Influence and Diet: How to Behave?

Influence and Diet: How to Behave?


The flu diet is a diet that - while not able to directly cure the disease - helps support the body in fighting the infection.

For disclosure correctness, we remind you that the flu is a viral pathology and that, therefore, the use of antibiotics is totally inappropriate (except for secondary complications).


Influenza means an infectious disease caused by viruses belonging to the Orthomyxoviridae family.
Flu symptoms are mainly: fever, pharyngitis, nasal and sinus congestion, muscle and bone pain, headache and cough.
Sometimes, the flu also induces nausea and vomiting, especially in young people.

Serious complications - such as pneumonia, exacerbation of asthma and worsening of heart failure - are quite rare, affecting mainly the elderly, immune-deficient subjects and those potentially at risk.

What does the diet have to do with it?

While not directly intervening in the elimination of the pathogen, the diet for the flu has an irreproachable importance on the speed and effectiveness of healing.

An appropriate diet is in fact able to reduce the negative effects secondary to fever, nausea, vomiting and diarrhea, responsible for the tendency to dehydration, anorexia and nutritional malabsorption.


Fever is an immune response triggered by certain cytokines on the hypothalamic regulation center, which causes the body temperature to rise to accelerate the healing process.

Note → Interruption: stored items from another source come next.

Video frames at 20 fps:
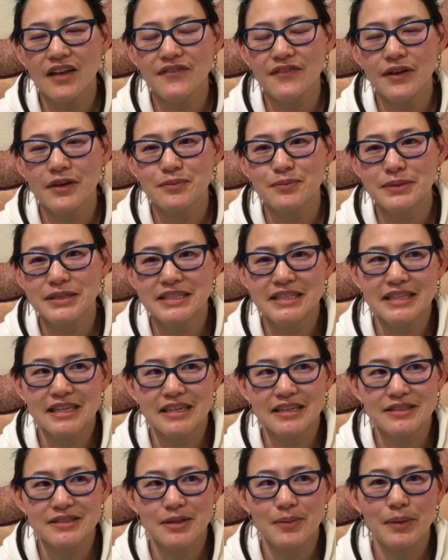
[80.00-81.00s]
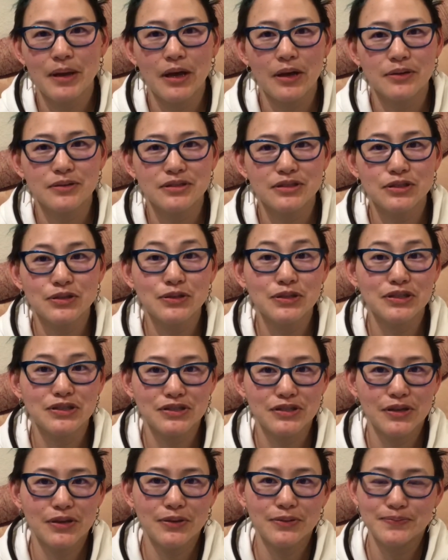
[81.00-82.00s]
found BTS about two
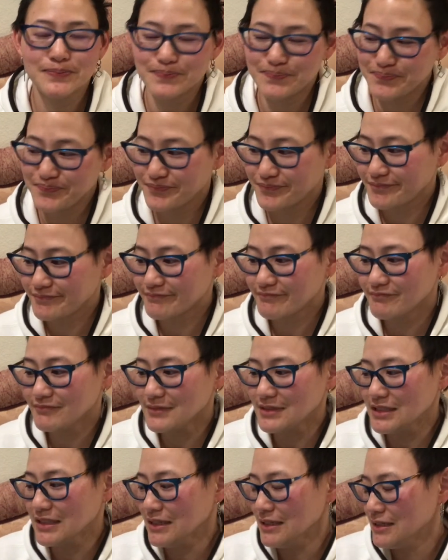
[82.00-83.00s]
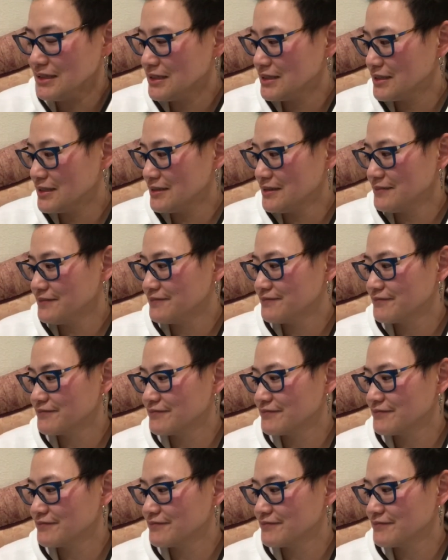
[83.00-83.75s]
years ago. Um,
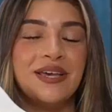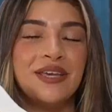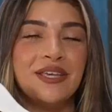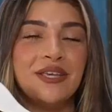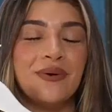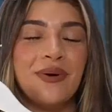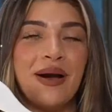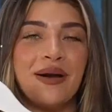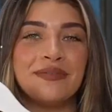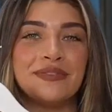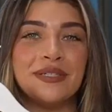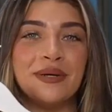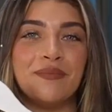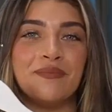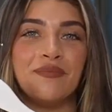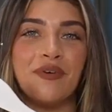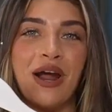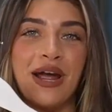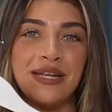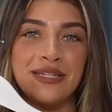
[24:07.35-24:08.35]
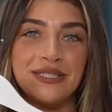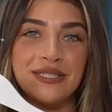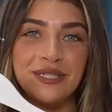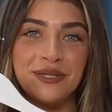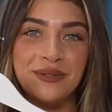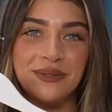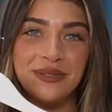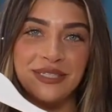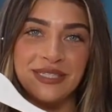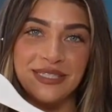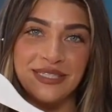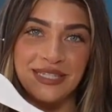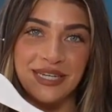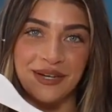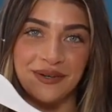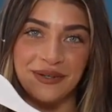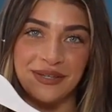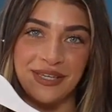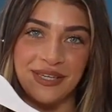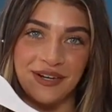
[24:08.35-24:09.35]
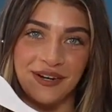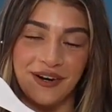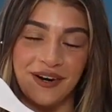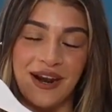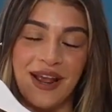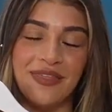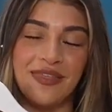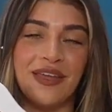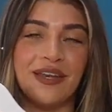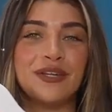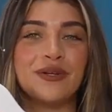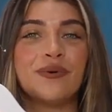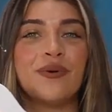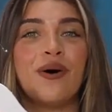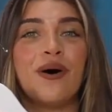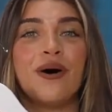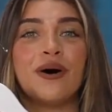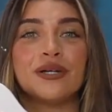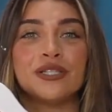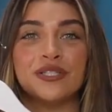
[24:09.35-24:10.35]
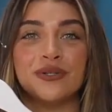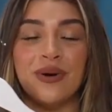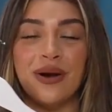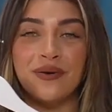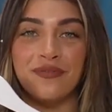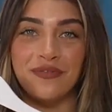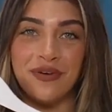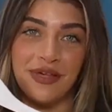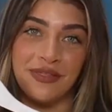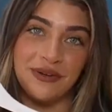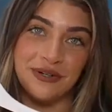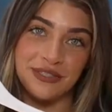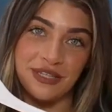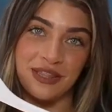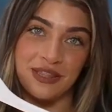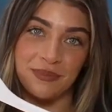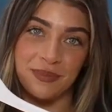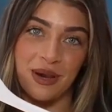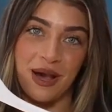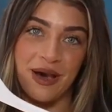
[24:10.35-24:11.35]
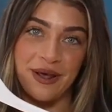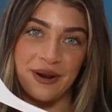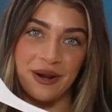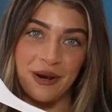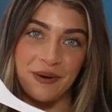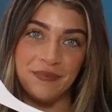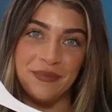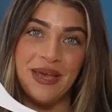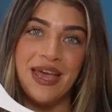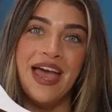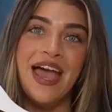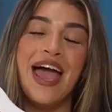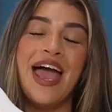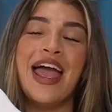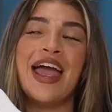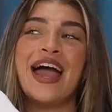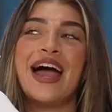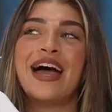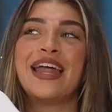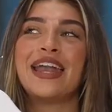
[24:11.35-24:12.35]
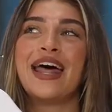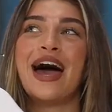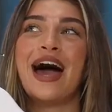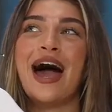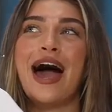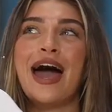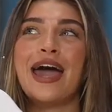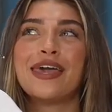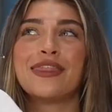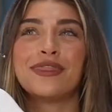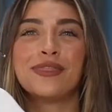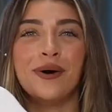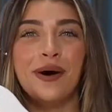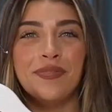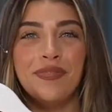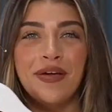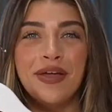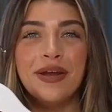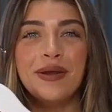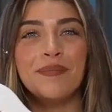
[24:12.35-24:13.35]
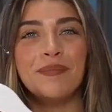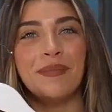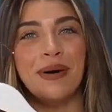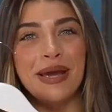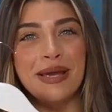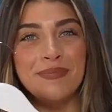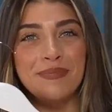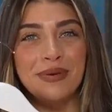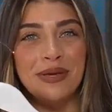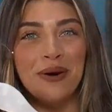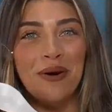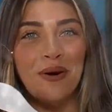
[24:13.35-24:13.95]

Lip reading: You have some rhinestone detail here, and then you also have feathers on the bottom. And I thought that it might be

Fever is therefore indispensable in the fight against the flu; for this, it should be reduced with drugs only when it becomes intolerable for the subject.

As anticipated, fever is caused by an increase in temperature by the body itself; since it is an active reaction, fever also has a more or less important energy cost, depending on the entity.

It has been estimated that increasing body temperature above 37 ° C can increase the basal metabolic rate by up to 13%; however, considering that the flu causes a significant reduction in physical activity, the total calorie requirement does not increase as much as one might expect (for more information, see the Diet and Fever article).

One of the fundamental and unexceptionable aspects of fever is the increase in sweating; this, which is extremely variable between the various cases, determines a significant increase in water and salt requirements.


Nausea is a sensation of discomfort and discomfort localized in the upper portion of the stomach, which very often results in the effect of involuntary vomiting.

Nausea is associated with reduced appetite up to anorexia and, if continued over time, becomes a very debilitating (undernutrition) and disabling symptom.

Threw up

It was decided to differentiate vomiting from nausea for the different effect they can have on the subject's nutritional status, but not only.

As anticipated, vomiting is a frequent consequence of the feeling of nausea; however, the two circumstances can also reveal themselves in a totally independent way.

Especially in young subjects, and especially in the immediate post-incubation period, vomiting can occur without any kind of warning.

While nausea has a secondary negative nutritional effect (loss of appetite and anorexia), vomiting is responsible for both a nutritional loss (of the expelled meal) and a loss of liquids (digestive juices of the stomach, small intestine and major glands) .

Among the short-term consequences of vomiting, the most significant are malnutrition and dehydration.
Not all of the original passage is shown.